Big data- Analytics and Statistical perspective. A work in Progress

By Dr Joseph Aluya, Posted:2014-03-16 09:31:57


See all
Social Network
Social Network Facebook social network.

Disruptive Systems
Disruptive Systems Must read for leaders in position of making contructive decisions that contributes to global human development

New Social Network
New Social Network Sleeky allows you to meet people in your field and ample opportunities.

Big data - The Analytic Perspective A work in Progress by Dr. Joseph Aluya and Dr. Ossian Garraway


Big data – Statistics:

Analytically, the objective function has been to maximize insight from big data subject to (a) a fixed budget, (b) monotonic increases in inferential power as the data grew, and (c) estimated inflection points on all explanatory variables given their respective errors.  The modern enterprise has enhanced the value of the big data phenomenon by using sophisticated statistical techniques to leverage meaningful insights. In statistics, big data\'s signature has been characterized by applying measurements to massive datasets and testing these datasets for exploratory and confirmatory purposes.  The statistical focus of interest of big data has been in the granularity of the data as opposed to the volume.  The statistical problem with big data has been that the numbers of hypotheses to be tested, error rates and row data to be regressed upon, have been expected to coincide with the exponential growth of big data because the models have been including more variables to enhance insights about dependent variables and their patterns of behavior. The prodigious increases in the data available have induced consumers to demand an expanded set of granularity. As a result, this has affected the delivery of statistical results in a timely and meaningful way given the continuous shortening life span of the data collected.   In practice, as statisticians processed more data, the volume of data processed driven by consumer ambition, has correlated to the increase in error rates, which in turn has increased distortions about the future. The growing pursuit of infinite ambition by the modern firm has led to increases in latent or combinations of inferences. In addition, as the algorithms behind the sophisticated statistical techniques became less linear, the greater was the likelihood of risk with respect to the pay off (Jordan, 2013). 

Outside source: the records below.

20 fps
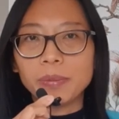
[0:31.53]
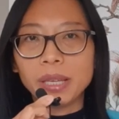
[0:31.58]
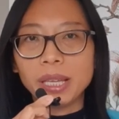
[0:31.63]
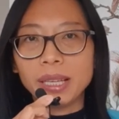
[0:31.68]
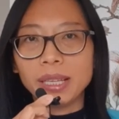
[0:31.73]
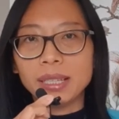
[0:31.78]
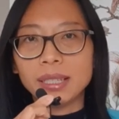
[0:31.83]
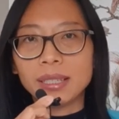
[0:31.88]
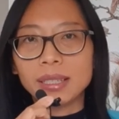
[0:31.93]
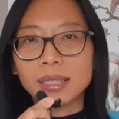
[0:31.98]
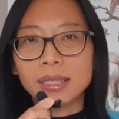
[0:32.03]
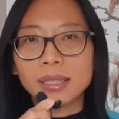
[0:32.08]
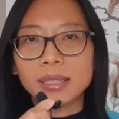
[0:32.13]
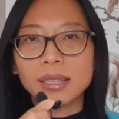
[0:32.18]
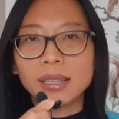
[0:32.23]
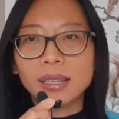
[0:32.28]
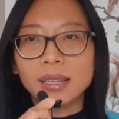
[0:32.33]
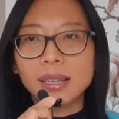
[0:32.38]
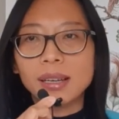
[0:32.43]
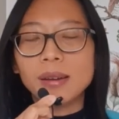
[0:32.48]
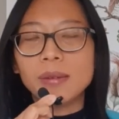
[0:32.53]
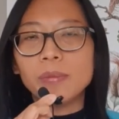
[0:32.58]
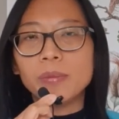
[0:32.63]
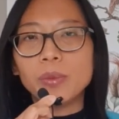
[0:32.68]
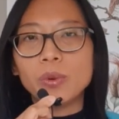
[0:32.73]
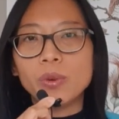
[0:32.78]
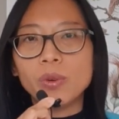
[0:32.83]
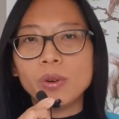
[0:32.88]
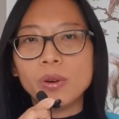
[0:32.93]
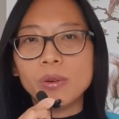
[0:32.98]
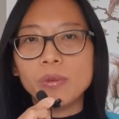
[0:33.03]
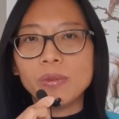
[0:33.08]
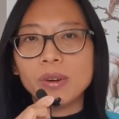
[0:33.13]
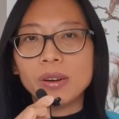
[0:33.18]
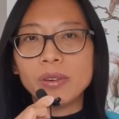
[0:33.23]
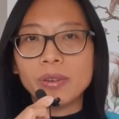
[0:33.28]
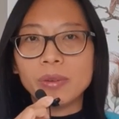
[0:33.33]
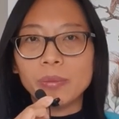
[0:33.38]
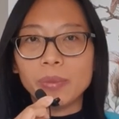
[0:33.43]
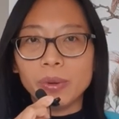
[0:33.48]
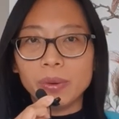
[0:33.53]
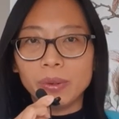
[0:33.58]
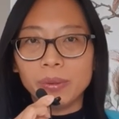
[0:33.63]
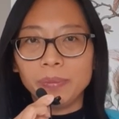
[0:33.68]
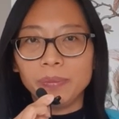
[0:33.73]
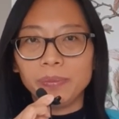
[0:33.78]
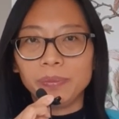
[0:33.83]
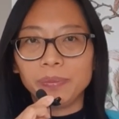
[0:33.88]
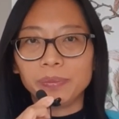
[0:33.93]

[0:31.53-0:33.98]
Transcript: piece more wearable,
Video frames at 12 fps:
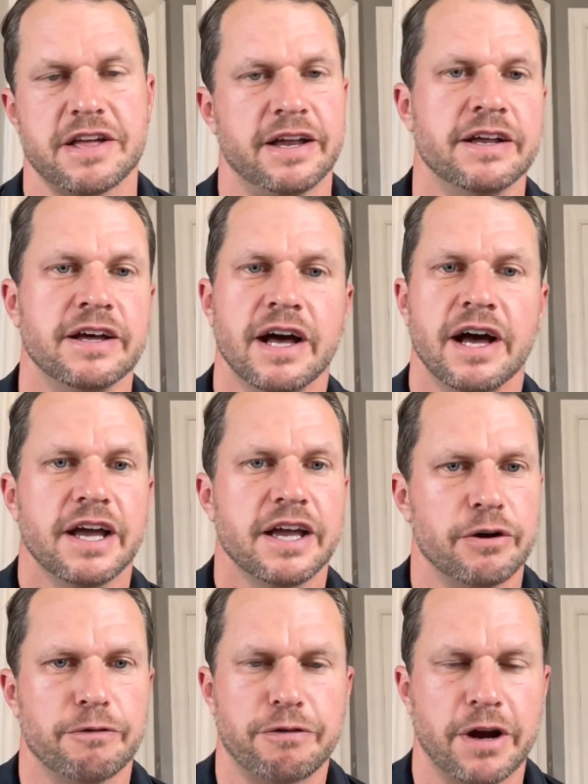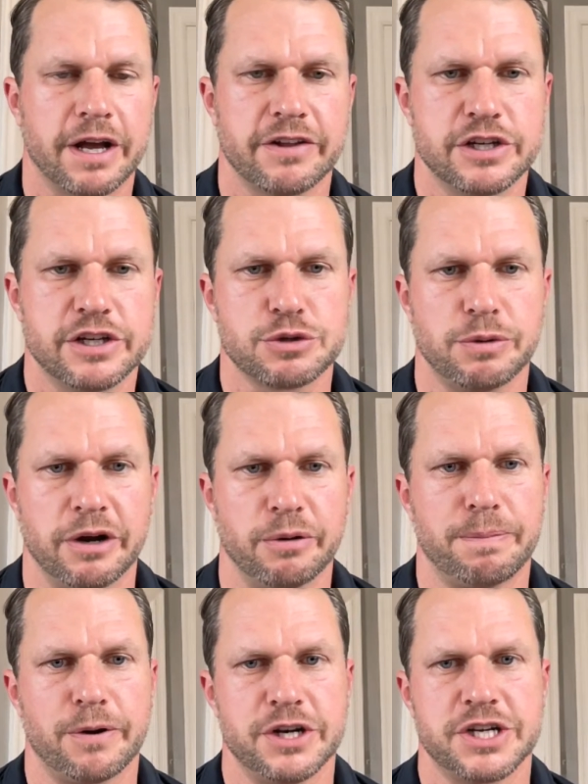And, frankly, just want to
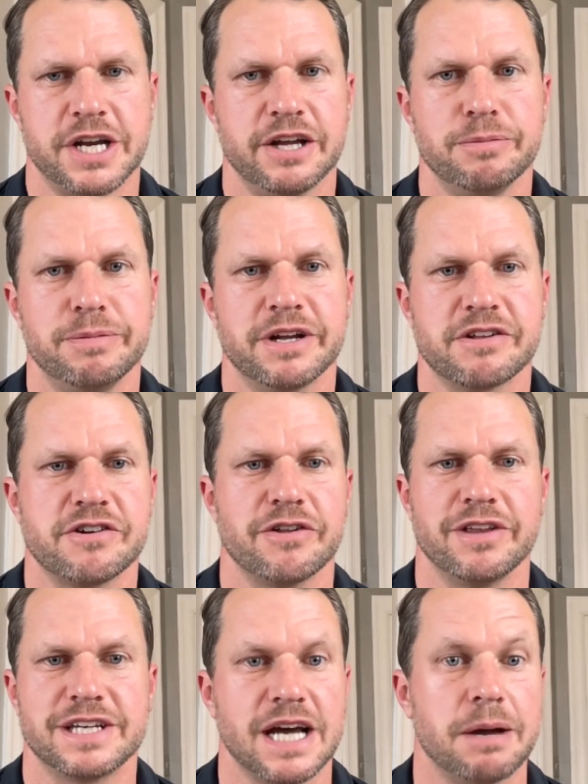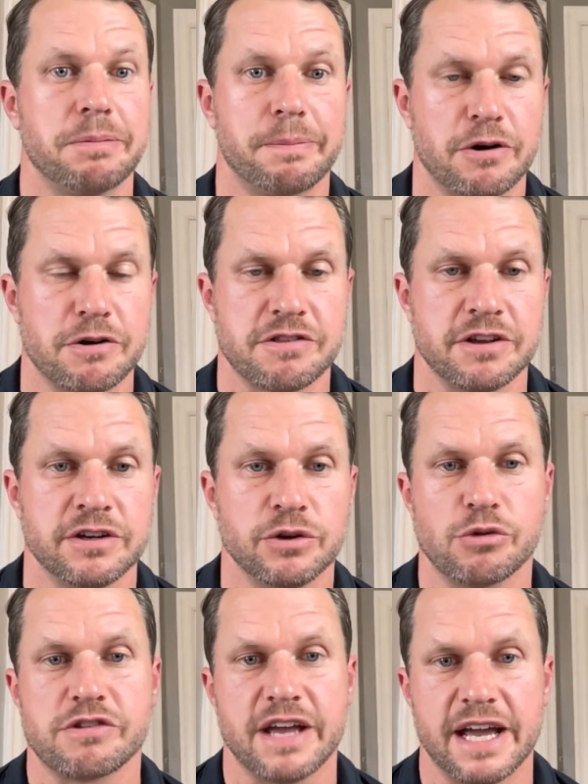appreciate you because you're the type of person
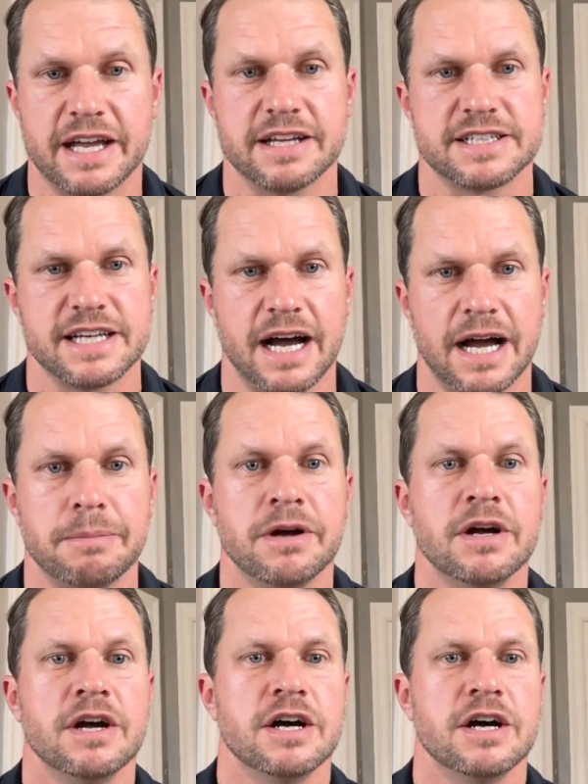who's taking time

In statistics, the big data problem has been characterized by massive sample sizes and high dimensionality; both of which have given rise to more computational methods, new statistical modes of thought as well as challenges to the traditional statistical procedures currently in use (Bickel et al., 2009a).   Big data has afforded a deeper understanding of heterogeneity and commonality across various sub-populations. The deeper understanding has allowed researchers to explore the hidden structures governing sub-populational data which otherwise might have had to be treated as statistical outliers (Bickel, 2008).  On the other hand, statisticians have had to contend with the challenges of high dimensionality which have spawned increases in noise accumulation; as well as increased instances of spurious correlations and ancillary homogeneity. Other statistical challenges have included increases in computational costs and algorithmic instability as a result of the growing volume of data, and the diversity of data sources. To design effective statistical procedures for big data analytics, statisticians have been nudged to devise new ways to triangulate statistical accuracy with computational efficiency subject to the disturbances of heterogeneity, noise, spurious correlations and incidental endogeneity. Since increases in the aforementioned disturbances reduced the accuracy and stability of statistical procedures applied to big data, researchers have shown statistical accuracy to be inversely related to the scalability of dimensions and selections in the data.   For example, there has been anecdotal evidence that classical statistical techniques applied to high dimensional data performed no better than a random guess as a result of noise accumulation (Hall, Pittelkow & Ghosh; 2008).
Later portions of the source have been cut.